Klein’s M 31–Cosmogonie, made with pure pigment and synthetic resin on paper laid down on canvas, was estimated at €60,000/80,000 and sold for €120,750 ($168,036). The Wember collection also included two 1961 sponge sculptures by Klein, one of which, SE 287, estimated at €20,000/30,000, sold for €63,150 ($87,880). Wrapped Hallway, 1971, a work on paper by Christo from the Wember collection, sold for €60,750 ($84,540) against an estimate of €25,000/35,000. Another Klein work, Ant Su 5, 1960, from his “Suaires Anthropométriques” series, which was created using paint-smeared female models as “live brushes” on canvas, was estimated at €350,000/450,000 and sold for €636,750 ($886,107).
As at Christie’s, works by François-Xavier Lalanne met with major success: Sauterelle, 1970, a monumental, grasshopper-shaped cocktail bar–sculpture, surpassed its €350,000 high estimate, selling for €540,750 ($752,513). Sauterelle was made in an edition of only two. The other example—a gift from President Georges Pompidou to Prince Philip during a state visit to France with Queen Elizabeth II—is now in Balmoral, the Queen’s Scottish residence.
Other highlights of the sale included a 1954 painting of bottles by Nicolas de Staël, made shortly before his death, in 1955. The work sold for €1.3million ($1.8million), within its estimate of €1million/1.5million. Jean Fautrier’s painting La Dodue, 1955, from the personal collection of the artist’s friend Jean Paulhan, sold for €175,950 ($244,853) against an estimate of €70,000/90,000, and Barge Péniche, 1975, a major oil painting in blue by Joan Mitchell, sold for €900,750 ($1.25 million), above the €600,000/800,000 estimate.
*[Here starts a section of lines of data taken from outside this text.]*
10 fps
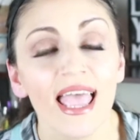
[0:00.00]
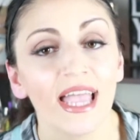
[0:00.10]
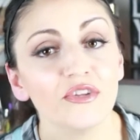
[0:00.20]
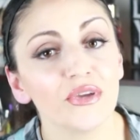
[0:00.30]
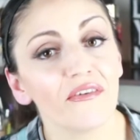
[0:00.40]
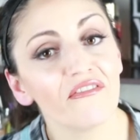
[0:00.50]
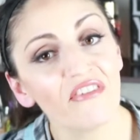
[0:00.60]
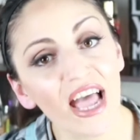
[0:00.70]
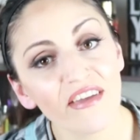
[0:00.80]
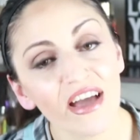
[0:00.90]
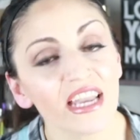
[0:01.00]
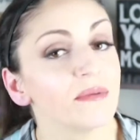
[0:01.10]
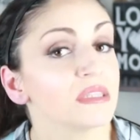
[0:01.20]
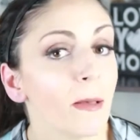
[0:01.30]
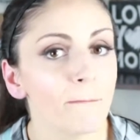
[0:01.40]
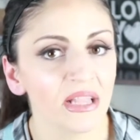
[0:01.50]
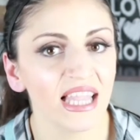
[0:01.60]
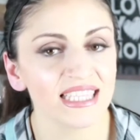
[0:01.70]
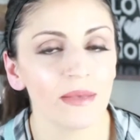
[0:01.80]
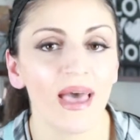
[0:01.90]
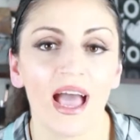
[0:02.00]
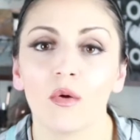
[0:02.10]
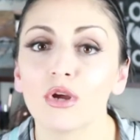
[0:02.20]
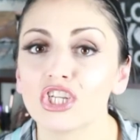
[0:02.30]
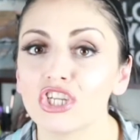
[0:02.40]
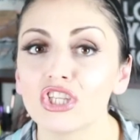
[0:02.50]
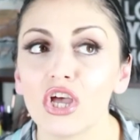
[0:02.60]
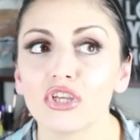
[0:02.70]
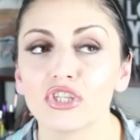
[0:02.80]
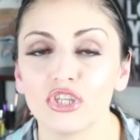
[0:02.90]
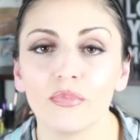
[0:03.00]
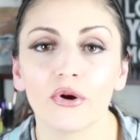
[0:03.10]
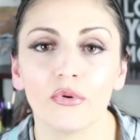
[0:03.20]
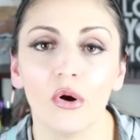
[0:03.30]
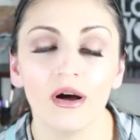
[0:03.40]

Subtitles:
and you get 5 items plus a bag, which is super cool.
The session also featured more-contemporary works, including Grey Marilyn (Pictures of Diamond Dust), 2003, a portrait of Marilyn Monroe by Vik Muñiz, which sold for €45,150 ($57,821) against an estimate of €20,000/30,000.
The May 28 session, comprising the last 20 of the auction’s 200 lots, brought solid prices for works by such artists as French photographer Philippe Ramette—one of whose surrealistic self-portraits, Socle rationnel (Hommage à la Mafia), 2002, sold for €15,000 ($20,790), nearly double its €6,000/8,000 estimate—and Swiss photographer Balthasar Burkhard, whose diptych Montagnes, 1992–95, sold for €31,950 ($44,280) on an estimate of €15,000/20,000.
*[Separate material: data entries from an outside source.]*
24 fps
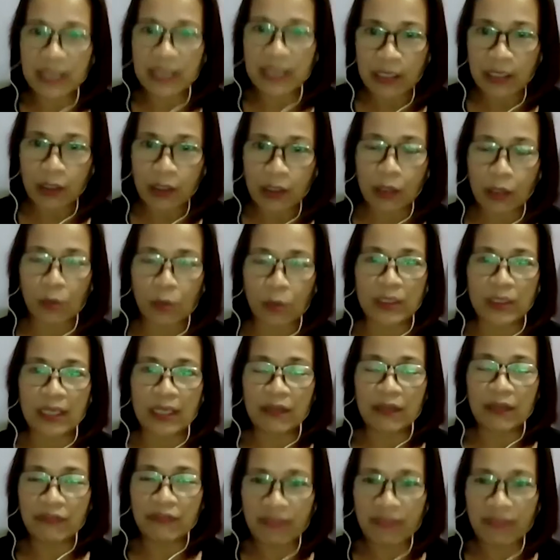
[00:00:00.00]

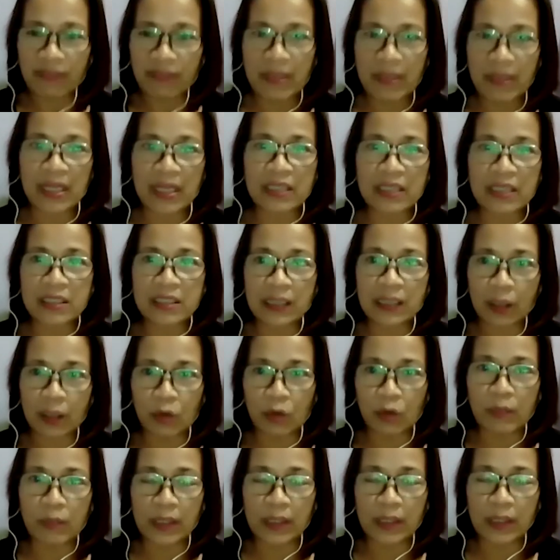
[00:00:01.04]
decolonial, feminist,
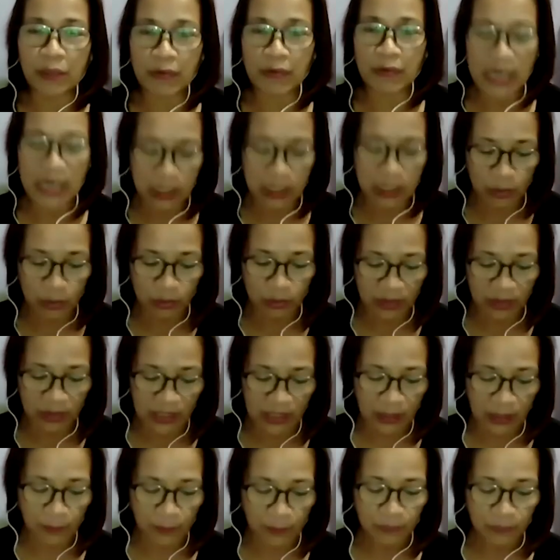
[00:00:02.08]
global Green New
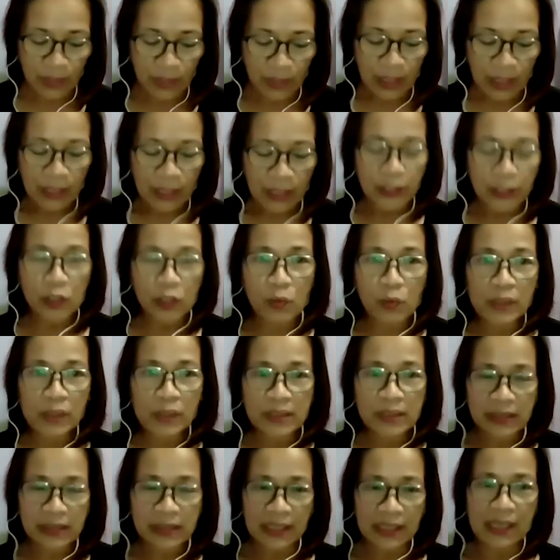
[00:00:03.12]
Deal, you will
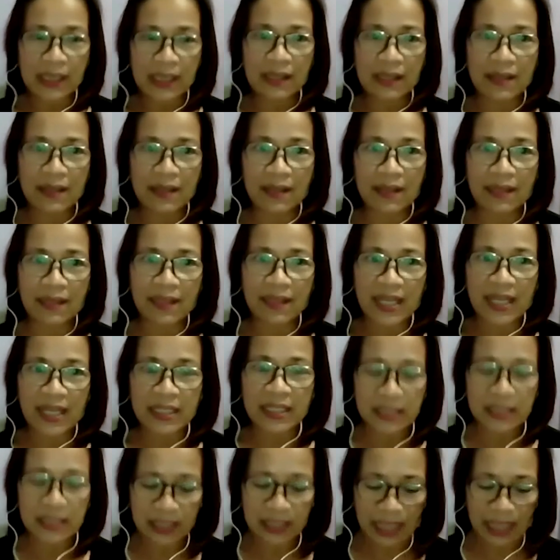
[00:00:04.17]
see that
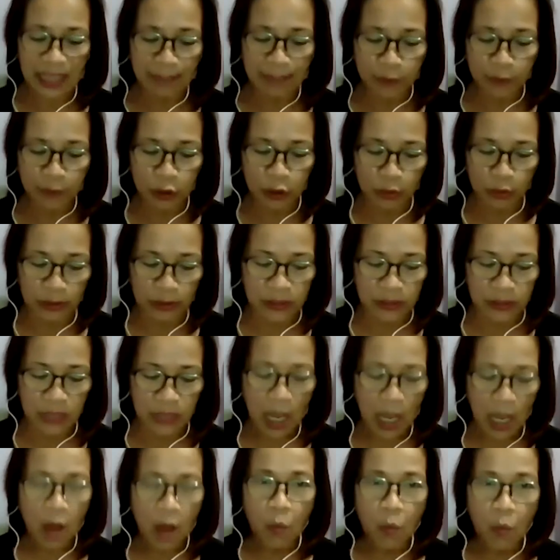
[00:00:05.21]
this captures
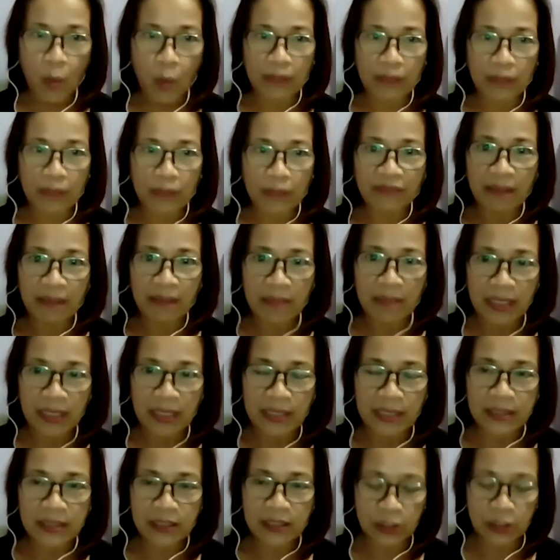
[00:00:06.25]
what
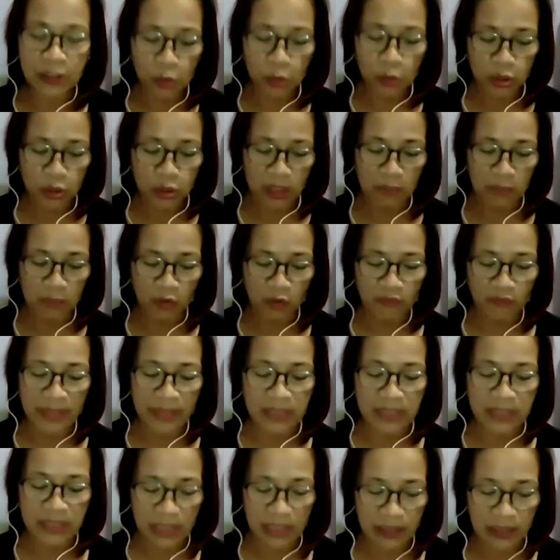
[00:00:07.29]
feminist and social
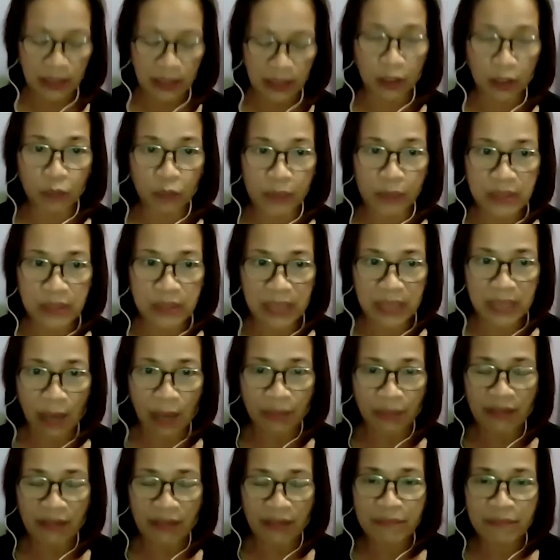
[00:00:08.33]
movements in the Global
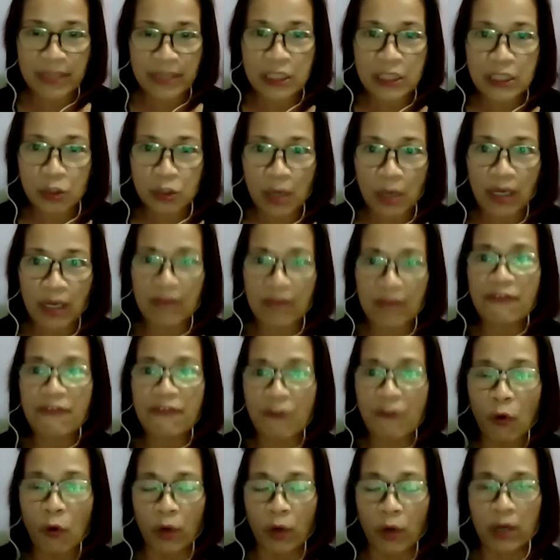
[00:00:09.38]
South have been struggling
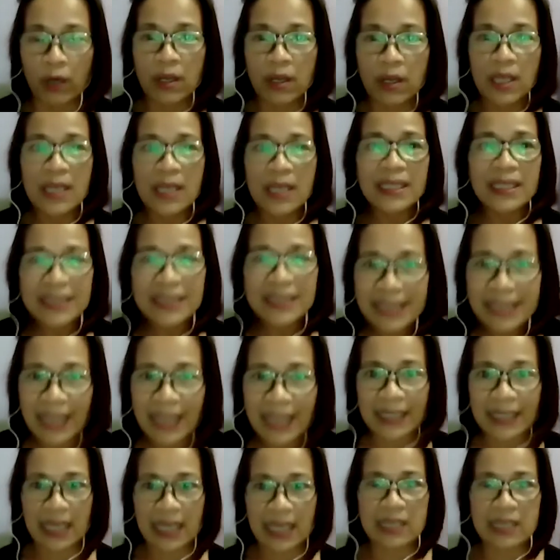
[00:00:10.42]
for
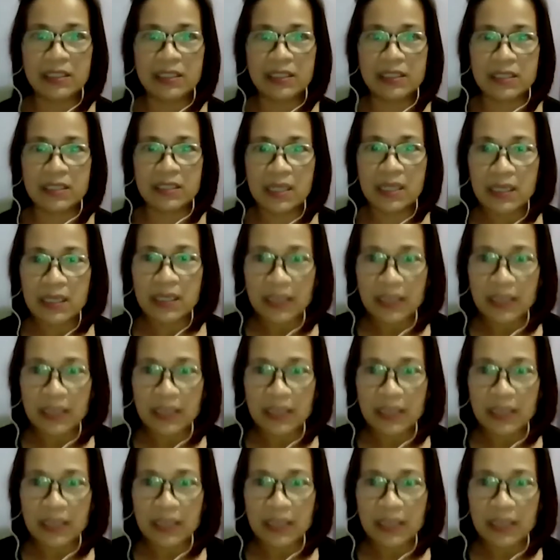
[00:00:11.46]
decades,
The sale also featured less expensive works from the Wember collection, including several 1968–69 “Campbell’s Soup” screenprints by Warhol, estimated at €4,000/5,000 each. Of these, Tomato, 1968, sold for €19,950 ($27,651), as did Onion made with beef stock and Golden Mushroom, among others. Chicken Dumpling did slightly better, selling for €21,150 ($29,314).